6 Holiday Scams To Avoid!

Nowadays, scammers are increasingly sophisticated in their attempts to steal your money or personal details. Be alert when you are travelling and protect yourself from being scammed by following our 6 tips to avoid scammers on holiday.


Gift cards are hot! You can get gift cards for almost every popular shop on the streets or on your phone. Scammers are known to go to racks with gift cards and, using some kind of handheld scanners, read the code behind the magnetic strip of the card or the number on the front. They put the gift card back in the display and periodically check back with the retailer by calling its phone number to check whether the card has been activated or not. Once the gift card is activated, they either create a counterfeit card or they order things online without having the actual card in their hands.

To avoid this gift card scamming problem, only purchase gift cards from behind the customer service desk, and if the card is already pre-loaded, always ask the clerk for the card to be scanned to show if it is actually fully valued.


Puppies of kennel dogs are, weirdly enough, a popular holiday gift. What scammers do is to set up phony websites, purporting they are breeders of purebred dogs. These type of scammers send you photographs of the puppies. But most often these photographs are taken by the scammers from other websites of actual legitimate breeders. In many of these cases, after a price for a puppy is agreed upon, the scammer requires you to send additional payments to cover the shipping costs, insurance and veterinarian fees. Once you send the agreed amount, the victim is told to go to the airport to pick up their new little dog. Of course, when the victim gets to the airport, there is no puppy to be found.

Even if you try to make contact with a legitimate breeder over the Internet, never buy a dog without actually seeing the dog or the facility where someone is selling the dog. Always ask for an independent veterinarian’s report on the dog and check out the sellers credentials on the internet.


The holiday season destroys your e-mail mailbox, trying to lure you to websites for all kinds of discounted merchandise, coupon codes and myriad other enticements to click on links in tainted websites that automatically installs malware that will steal all the information from your computer and makes you one of the many victims of identity theft.

You can never be too sure to check if an e-mail that you receive is actually legitimate, so if you are being tempted to click on a link or to provide your personal information for what appears to be a legitimate purpose, always ignore the e-mail and search for the real website of the company to see whether the e-mail was indeed legitimate or fake.


There are numerous of legitimate websites where you can find wonderful vacation homes. These sites are excellent if you want to find great vacation home during the season. Unfortunately, scammers also put their fake listings on vacation websites. The listing you see may look like it’s official, and there is also a good reason for that. In reality, the listing might be from a real online listing that has been directly copied by the scammer who merely puts in his own contact information.

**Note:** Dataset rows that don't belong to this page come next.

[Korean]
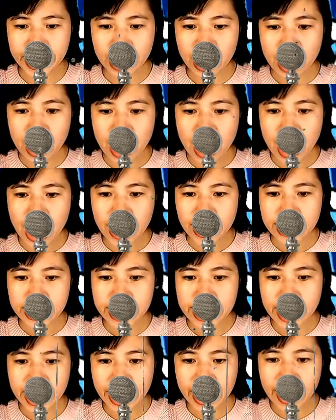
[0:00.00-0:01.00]
무대를
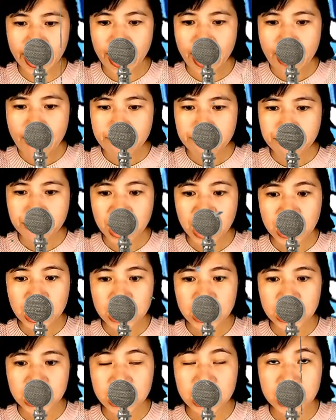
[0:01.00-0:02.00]
십삼 일
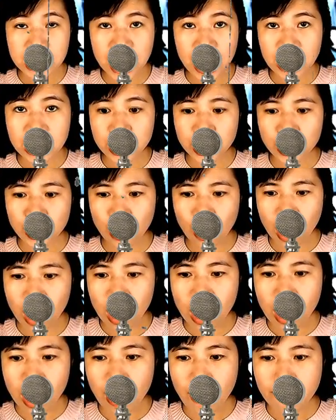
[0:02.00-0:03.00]
오늘 방송에서
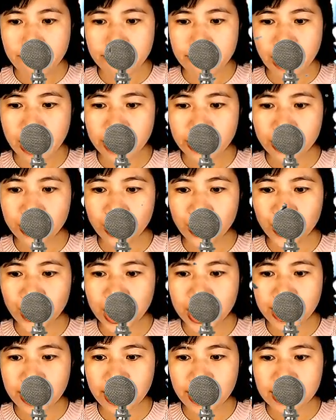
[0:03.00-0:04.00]
꼭
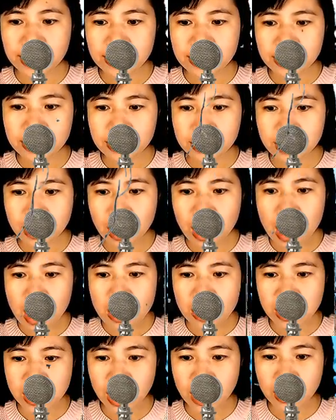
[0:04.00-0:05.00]
확인해달라고
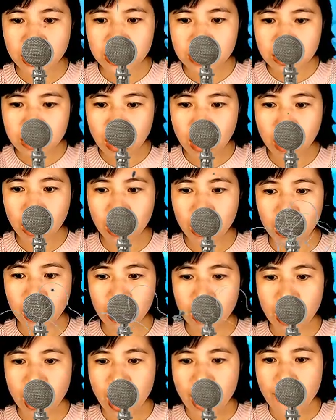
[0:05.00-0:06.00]
전했다.
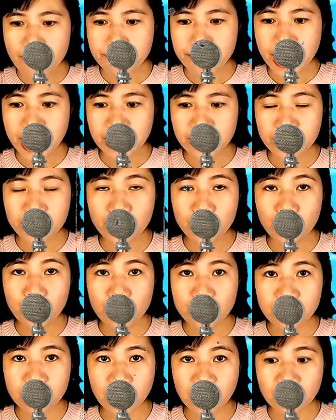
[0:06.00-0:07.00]

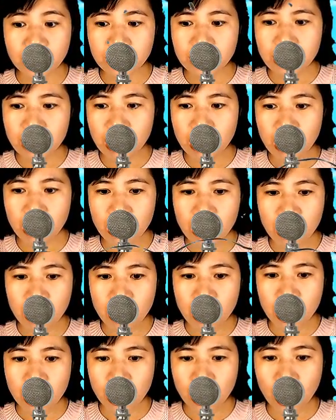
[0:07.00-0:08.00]
한편 티비 조선
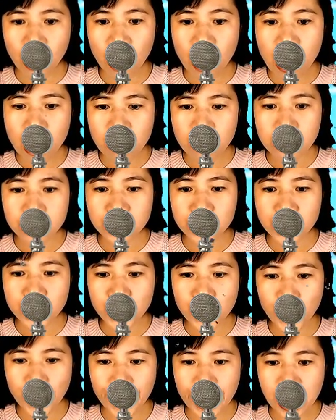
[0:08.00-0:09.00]
뽕숭아학당
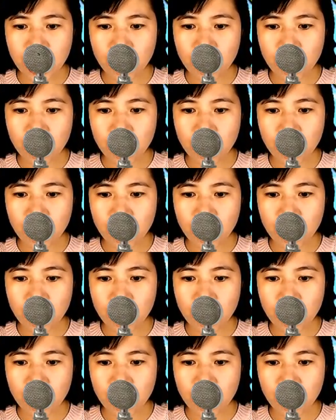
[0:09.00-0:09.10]
삼십사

There are a few important red flags to look for to avoid vacation home rental scams. First, as always, if the price of the listing is too good to be true, it usually is just that – not true. Remember to never send your payment by a wire transfer or a cashier’s check. Use a credit card if possible, so you can always retrieve your funds if the transaction appears to be fraudulent. It is usually best to focus on sites that are specialized in vacation homes, but you must remember that they will not monitor every single listing to ensure you it is legitimate. If your gut feelings gives you mixed signals, you can also go online to the tax assessor’s (head)office of the city where the property says it is located and look up the real property owner. If it does not match the name of the person attempting to rent you the home, be warned, it is probably a scam.

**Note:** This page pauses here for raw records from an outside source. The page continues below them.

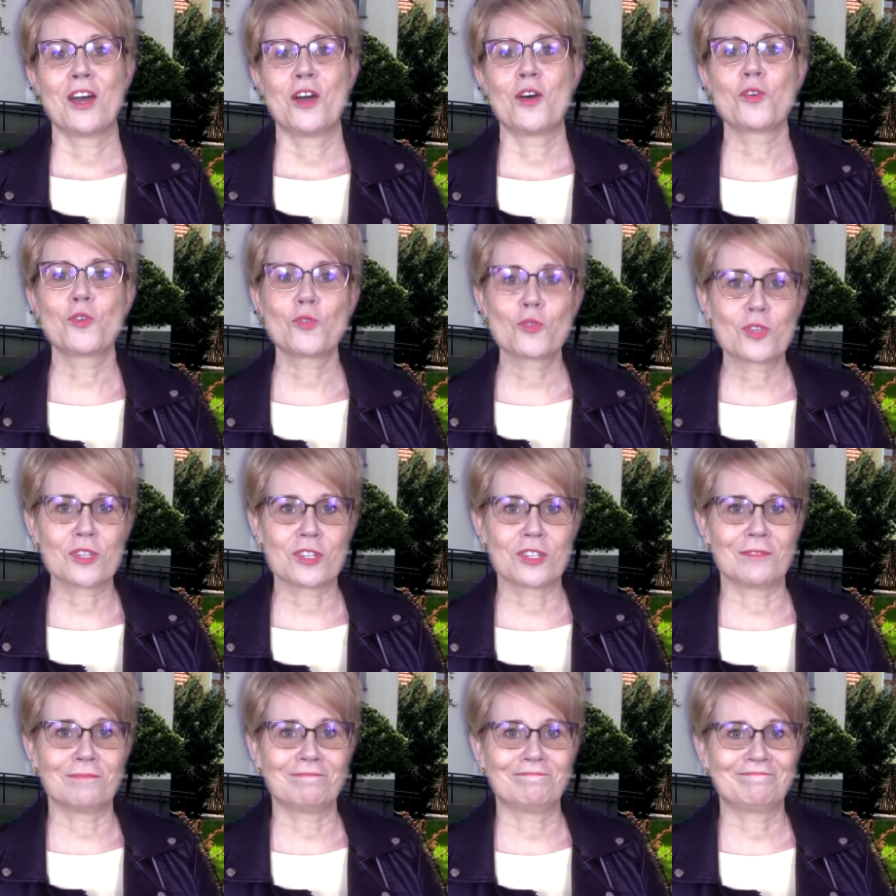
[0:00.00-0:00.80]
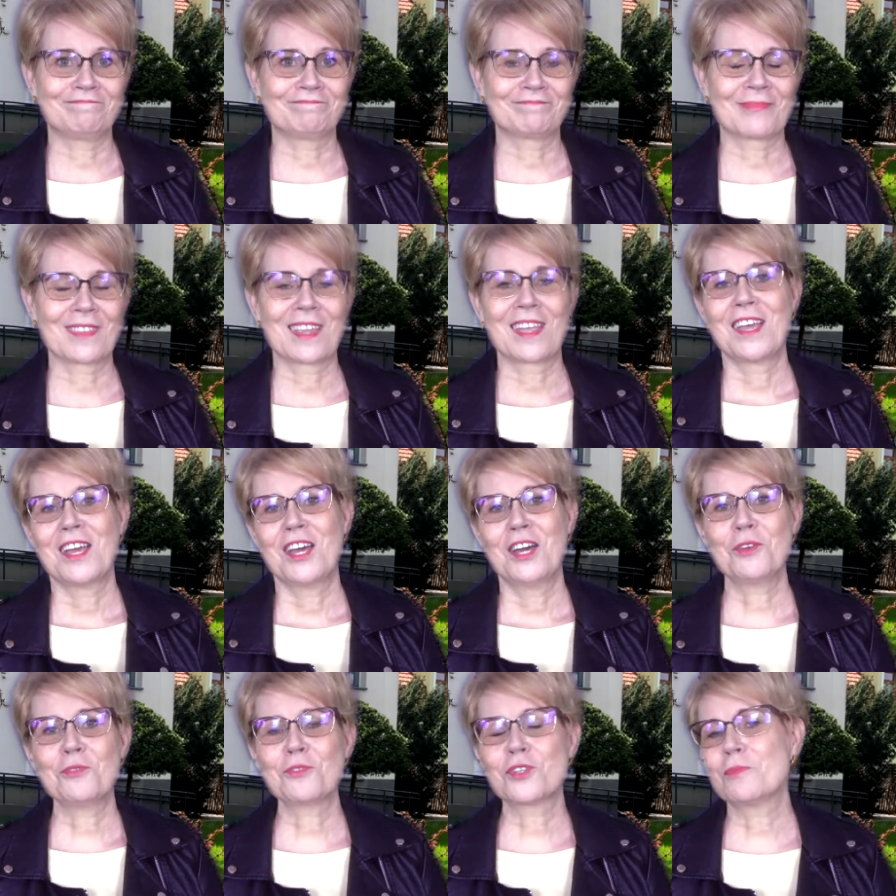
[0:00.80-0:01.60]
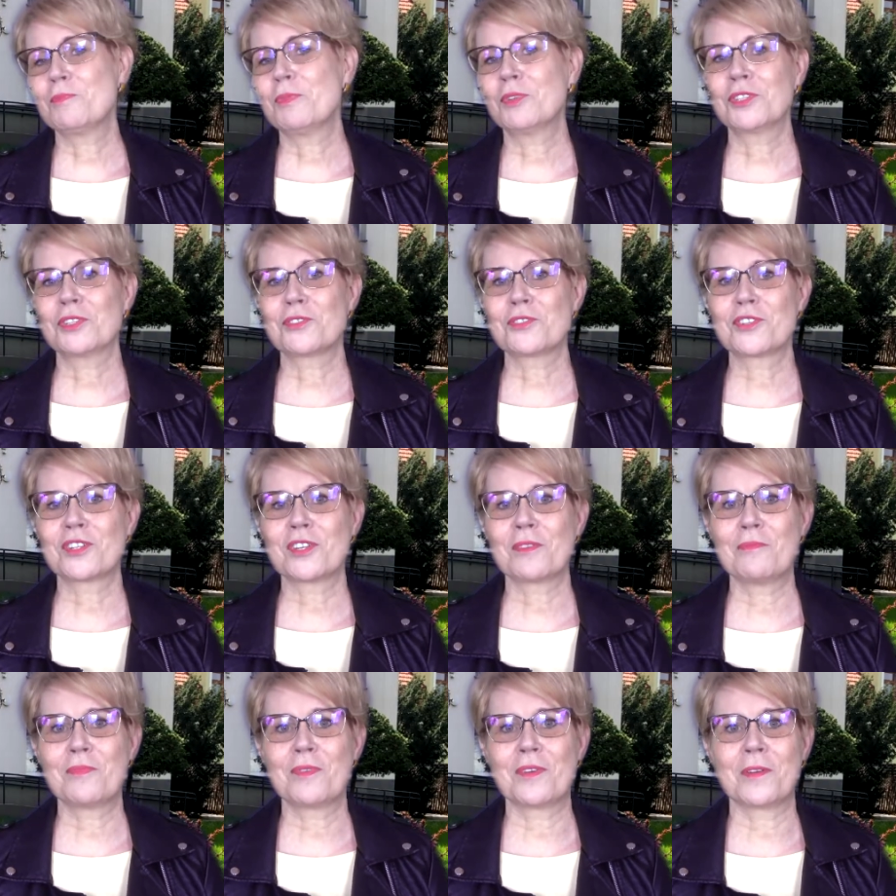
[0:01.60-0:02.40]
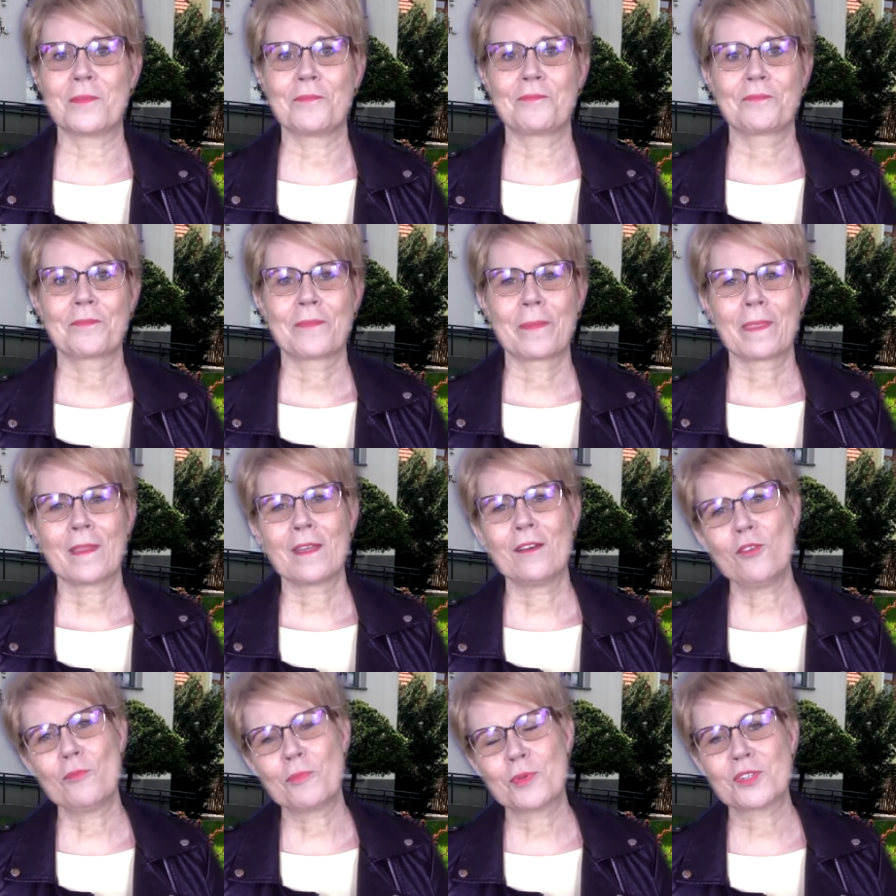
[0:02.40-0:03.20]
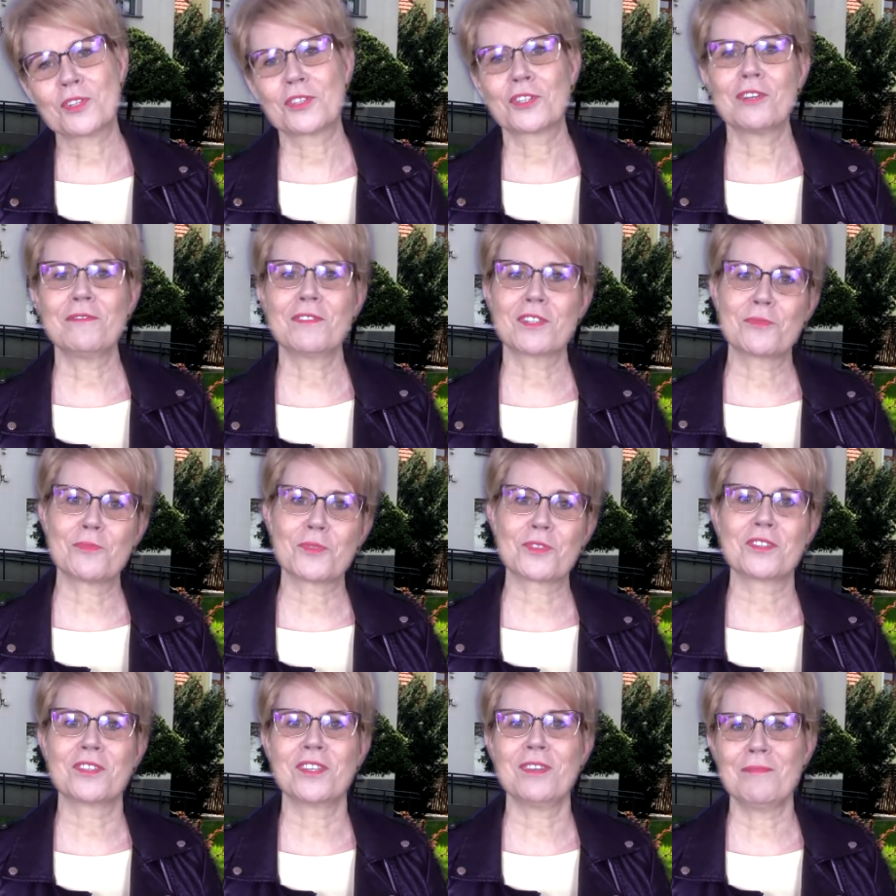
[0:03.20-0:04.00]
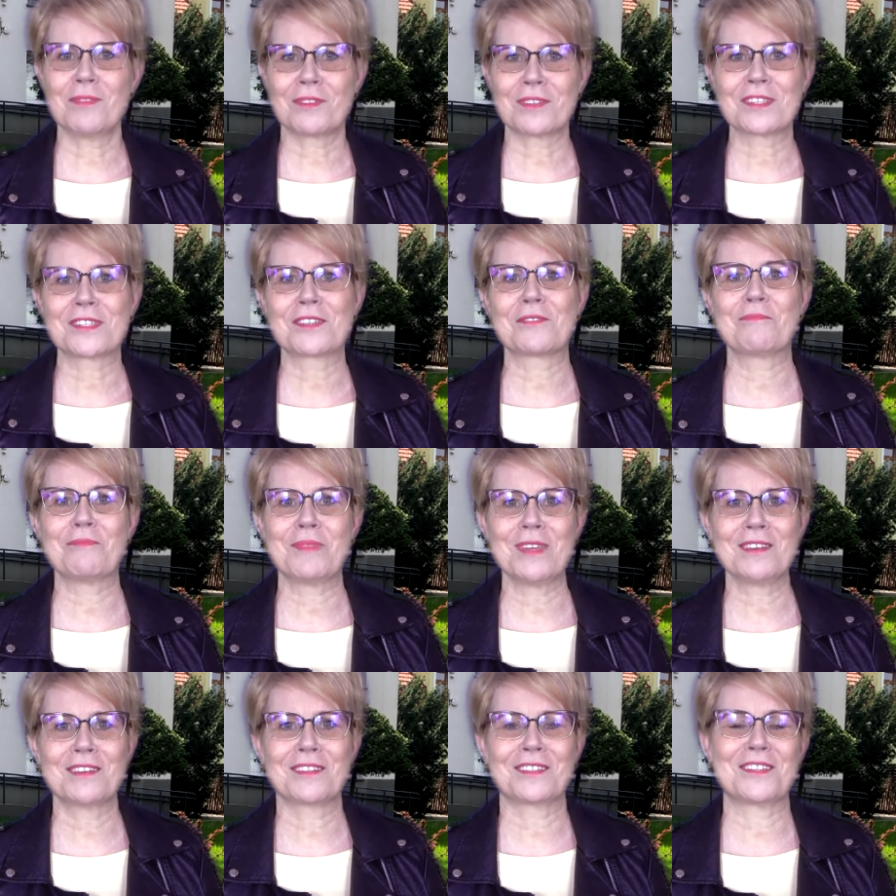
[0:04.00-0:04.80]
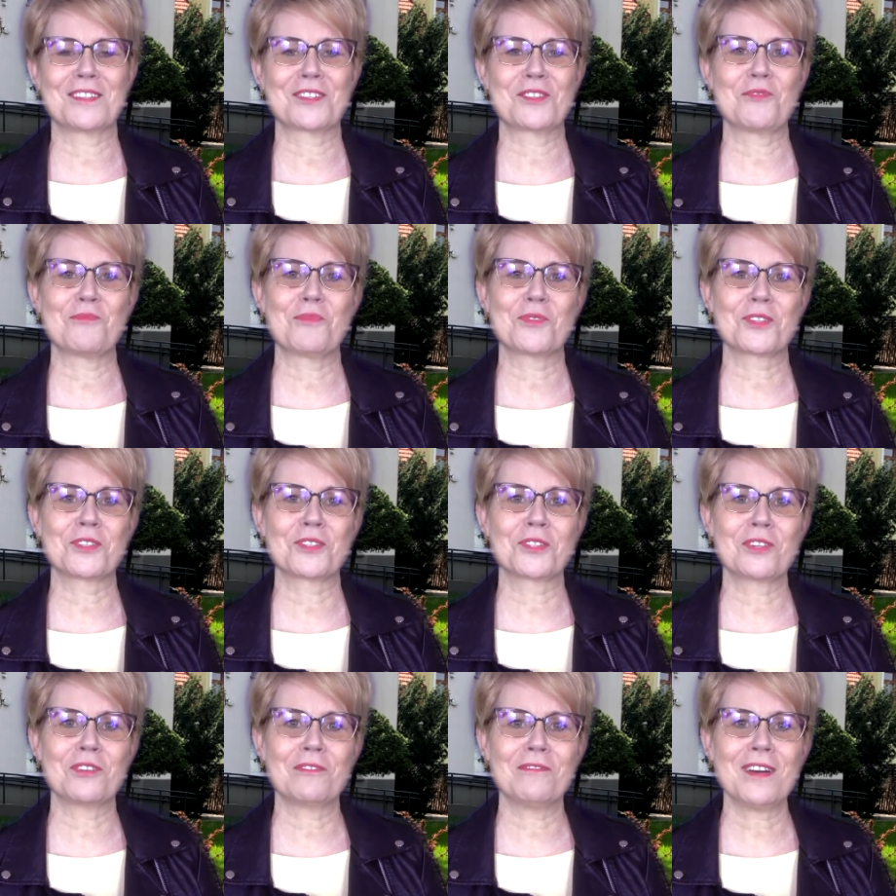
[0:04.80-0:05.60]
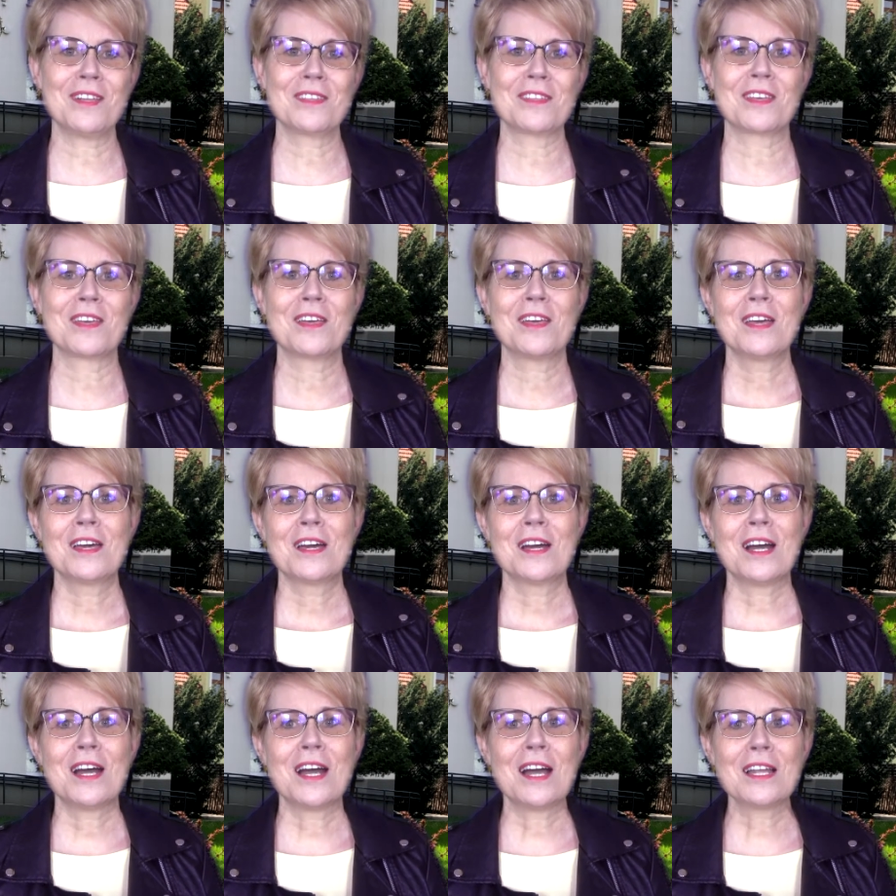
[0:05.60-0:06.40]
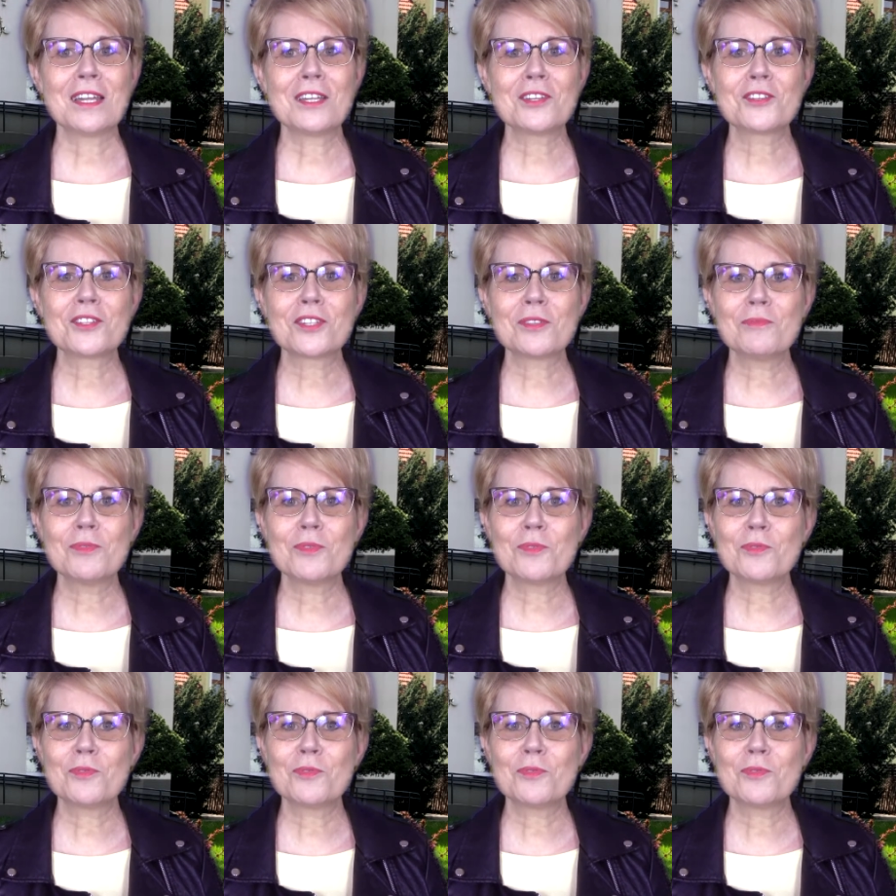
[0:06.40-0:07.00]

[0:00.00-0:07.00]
ruszy. Ruszy po to, żeby no, uporządkować może nie, bo one są piękne i są uporządkowane, ale żeby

Phony million dollar lotteries are one of the most successfully perpetrated scams throughout the entire year, and these lotteries become even more common during the holidays with holiday-related phony lotteries themes. Potential victims are told that they have won a lottery they never actually entered and they merely only have to pay some related taxes or fees to claim ‘their’ prize.

In real life It is already extremely hard to win a lottery. It is still impossible to win one you have not even entered. It is extremely important to remember that not a single legitimate lottery charges you any fees to claim your prize, and also no legitimate lottery collects income taxes for the IRS. The taxes are either directly deducted from your prize or you are responsible yourself for paying the taxes directly to the IRS.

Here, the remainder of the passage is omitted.